WHAT TO WORK ON: The response should be an exact transcription of the data below, free of images.

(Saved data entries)
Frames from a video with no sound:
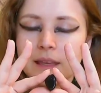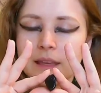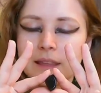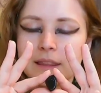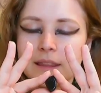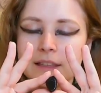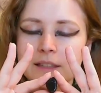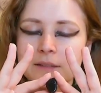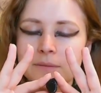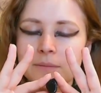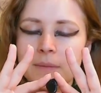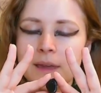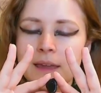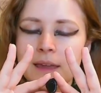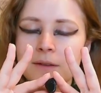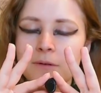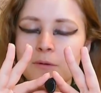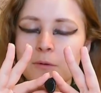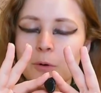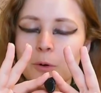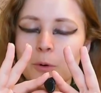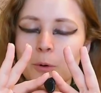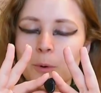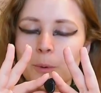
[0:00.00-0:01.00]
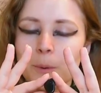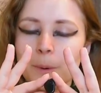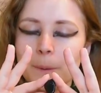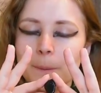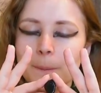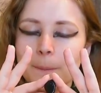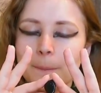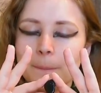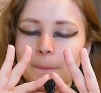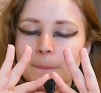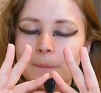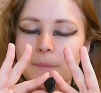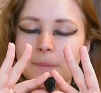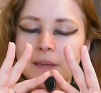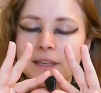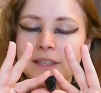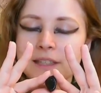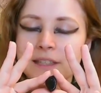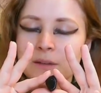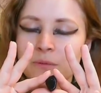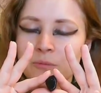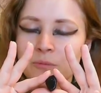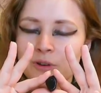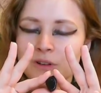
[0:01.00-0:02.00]
This may be
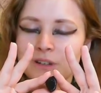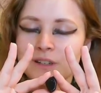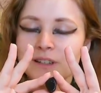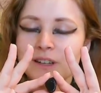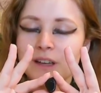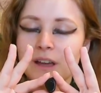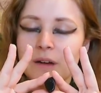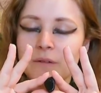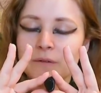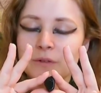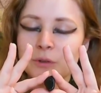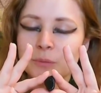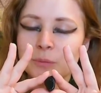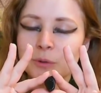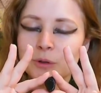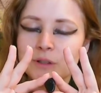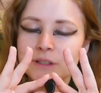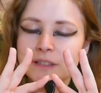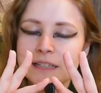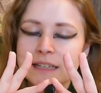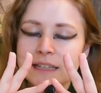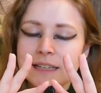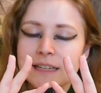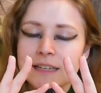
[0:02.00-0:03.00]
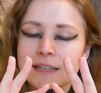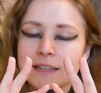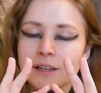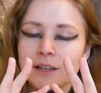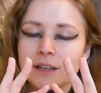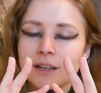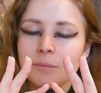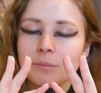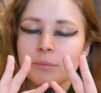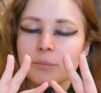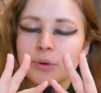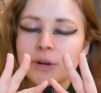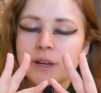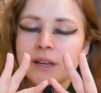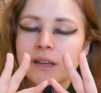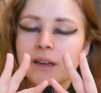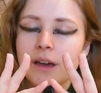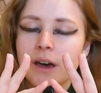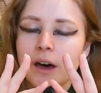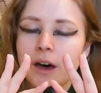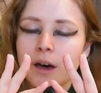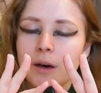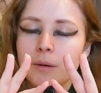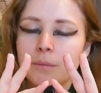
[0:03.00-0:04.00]
somewhat uncomfortable, as it can bring
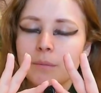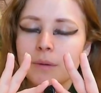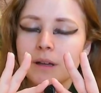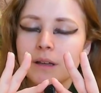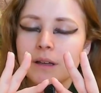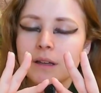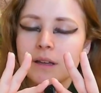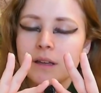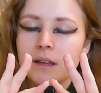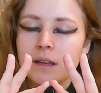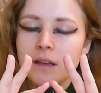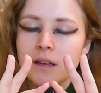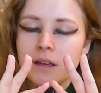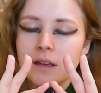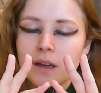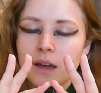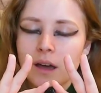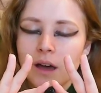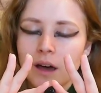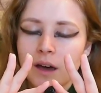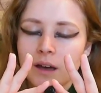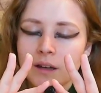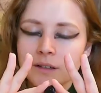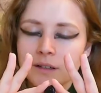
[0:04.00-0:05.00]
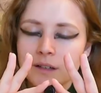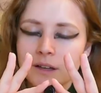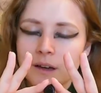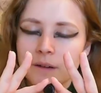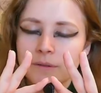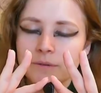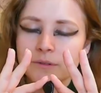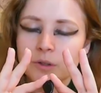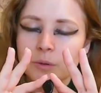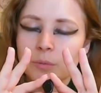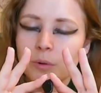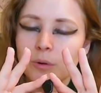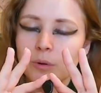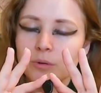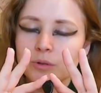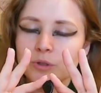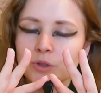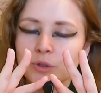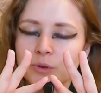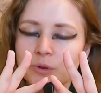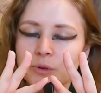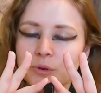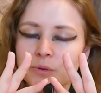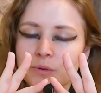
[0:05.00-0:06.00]
up uncomfortable
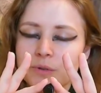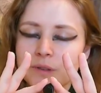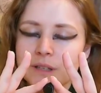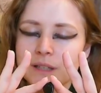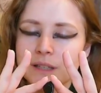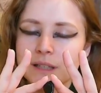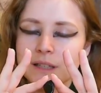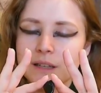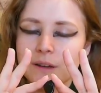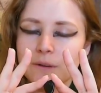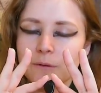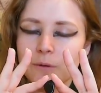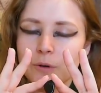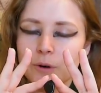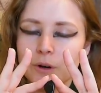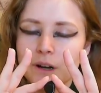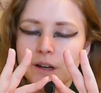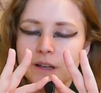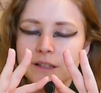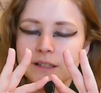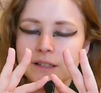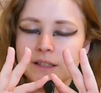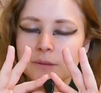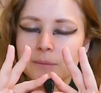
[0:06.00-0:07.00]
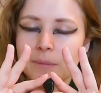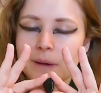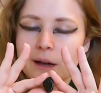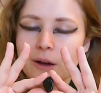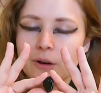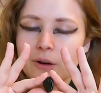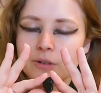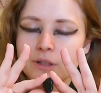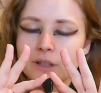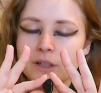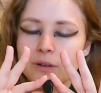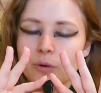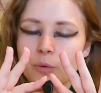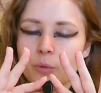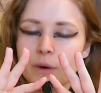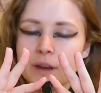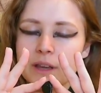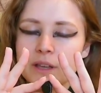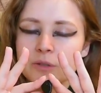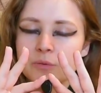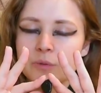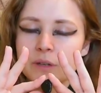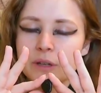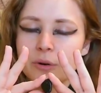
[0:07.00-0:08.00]
truths for us about
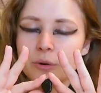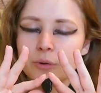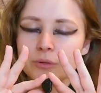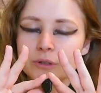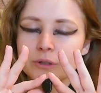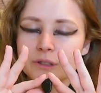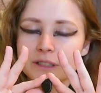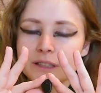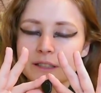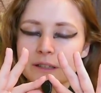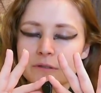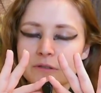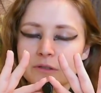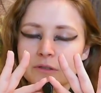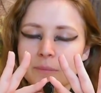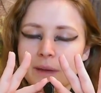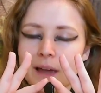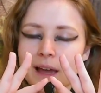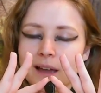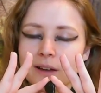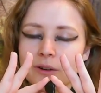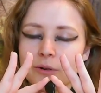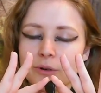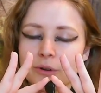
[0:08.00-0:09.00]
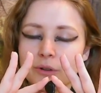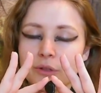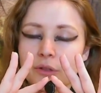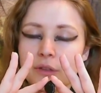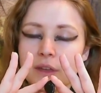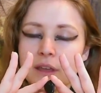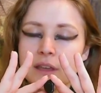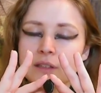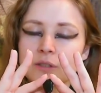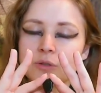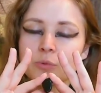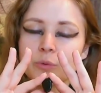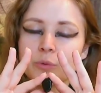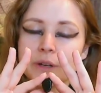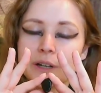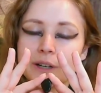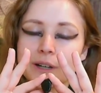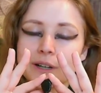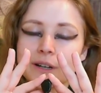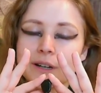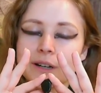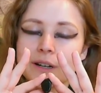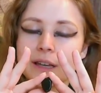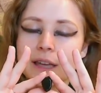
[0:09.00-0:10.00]
ways we hold ourselves back or things we
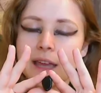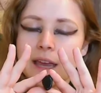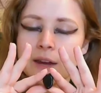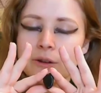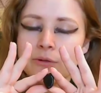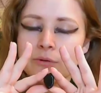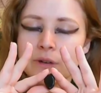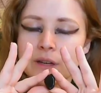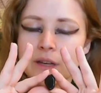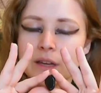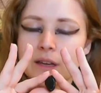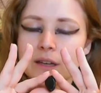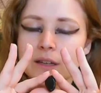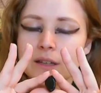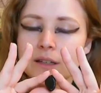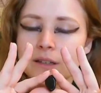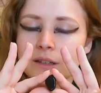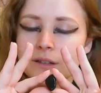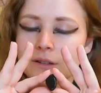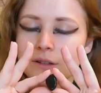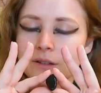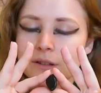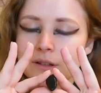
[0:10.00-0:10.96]
are carrying.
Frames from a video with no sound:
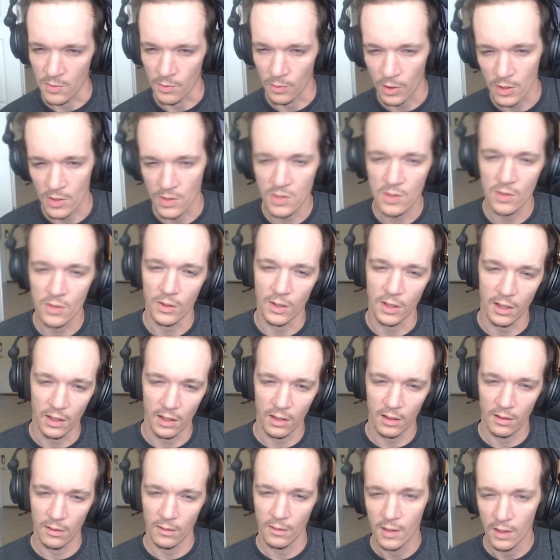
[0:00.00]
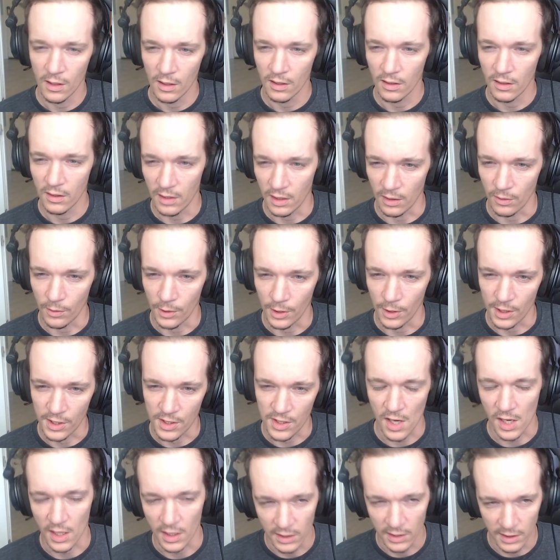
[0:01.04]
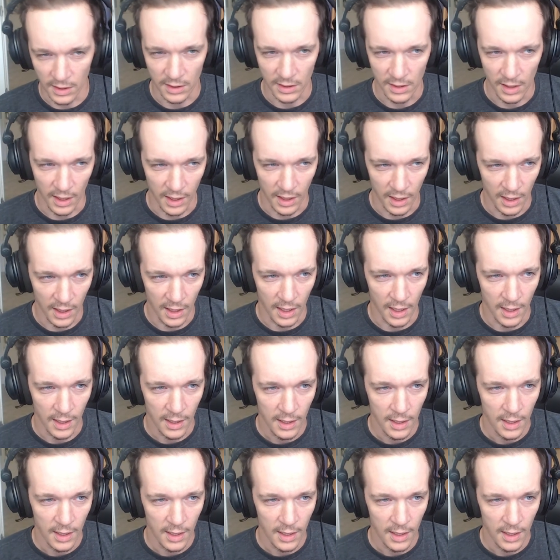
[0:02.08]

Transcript: Because the only thing that really sucks is like uh,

ANSWER TO THIS TASK:
Frames from a video with no sound:
[0:00.00-0:01.00]
[0:01.00-0:02.00]
This may be
[0:02.00-0:03.00]
[0:03.00-0:04.00]
somewhat uncomfortable, as it can bring
[0:04.00-0:05.00]
[0:05.00-0:06.00]
up uncomfortable
[0:06.00-0:07.00]
[0:07.00-0:08.00]
truths for us about
[0:08.00-0:09.00]
[0:09.00-0:10.00]
ways we hold ourselves back or things we
[0:10.00-0:10.96]
are carrying.
Frames from a video with no sound:
[0:00.00]
[0:01.04]
[0:02.08]

Transcript: Because the only thing that really sucks is like uh,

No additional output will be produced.